The second period is now.  In the new post-cold-war uni-polar world order,
Britain's mid-Atlantic ship has again encountered rocks that threaten to
wreck it.  The US is now a sole super-power; and, especially after the
accession of the G W Bush administration, its international stance is
increasingly arrogant, its foreign policy aggressively unilateral, its
assertion of global hegemony crudely overt.  As the two sides of the
Atlantic seem to grow further apart, taking the traditional British
mid-Atlantic course becomes very problematic.  Instead of bringing the two
sides together, Britain risks becoming isolated from at least one of them.

The British state is faced with a painful choice. But the lessons of the
1950s and 1960s have taught the British ruling class that incurring the
wrath of the US (as in 1956) is more humiliating and damaging for it than
being isolated from Europe.

Tony Blair is only doing what any British Prime Minister would do as a
loyal servant of the "national interest" (in effect, the British state and
the class ruling it).  The reason he now seems to be playing the abject
role of Bush's poodle is not that British policy has changed; it is the
circumstances that have changed, and have put him in an exposed position.
To go against the US would mean a major change in British post-colonial
international strategy.  But whereas the traditional policy is
malfunctioning, Blair has no alternative policy.  There is no Plan B.

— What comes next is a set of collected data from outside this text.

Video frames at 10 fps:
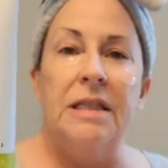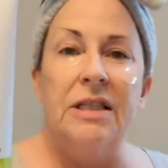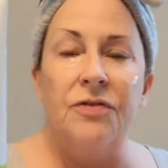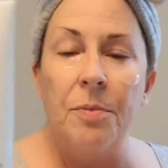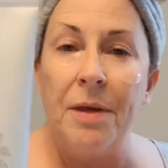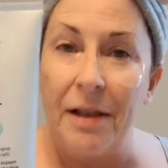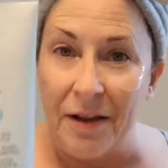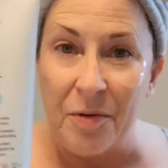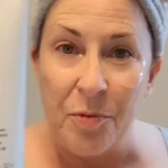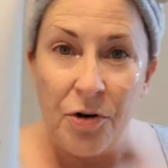This is from the
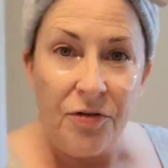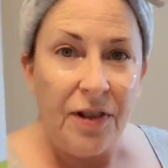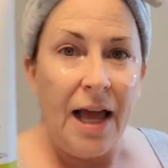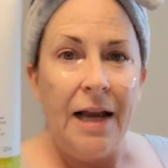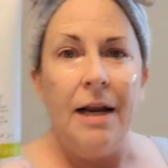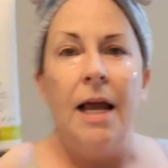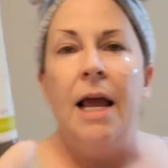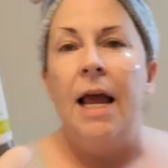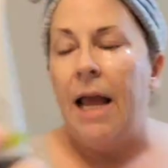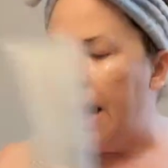Clearproof line.
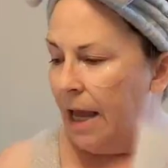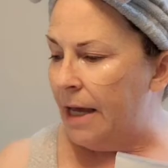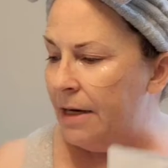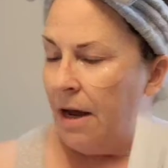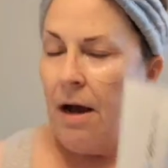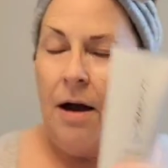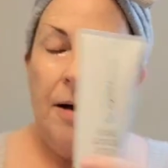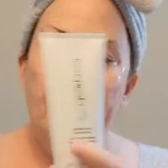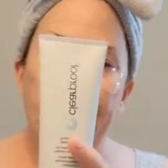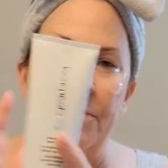
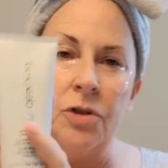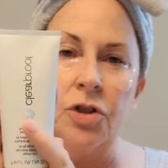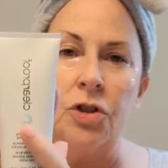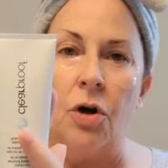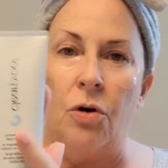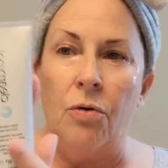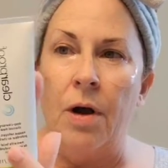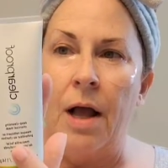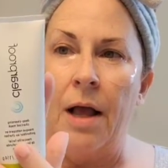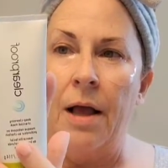And so
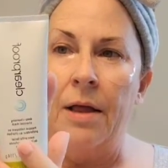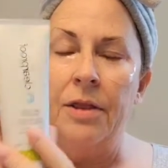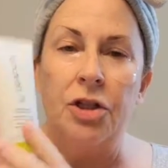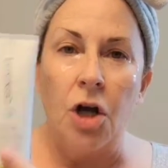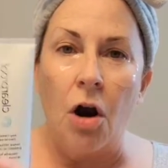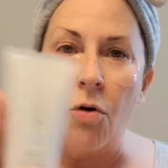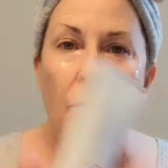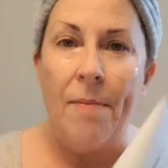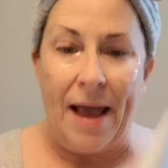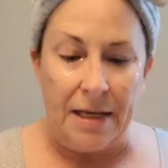the
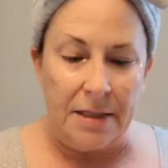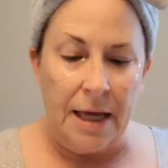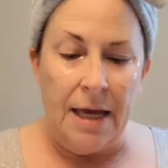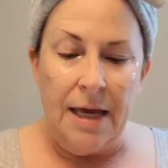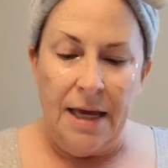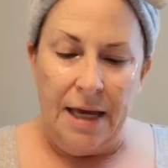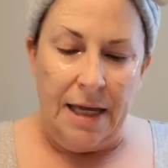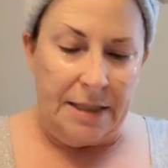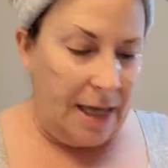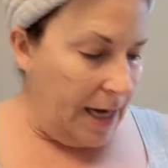charcoal mask,
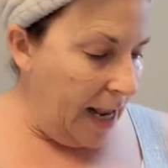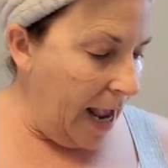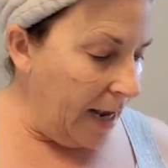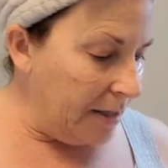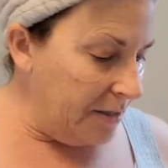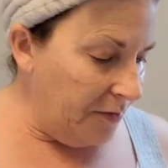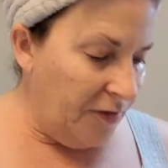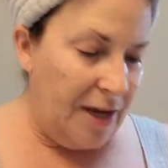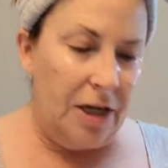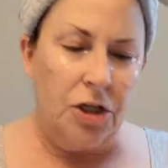it's got
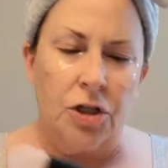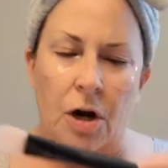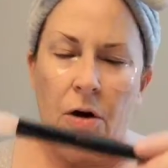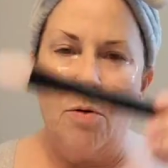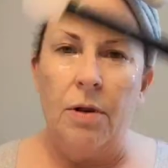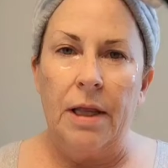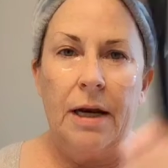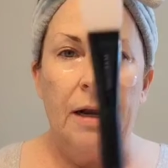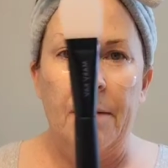activated charcoal in it.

So willy-nilly the popularity junkie has to put a brave face on it and
choose isolation from the British electorate -- hoping desperately that it
will prove to be a temporary isolation -- rather than from the US masters
of the New World Order.

He must be praying that either the US will desist from its war, or that a
brief victory will restore his popularity. Otherwise his political career
is at an end.

But Britain will still be looking for a new international strategy.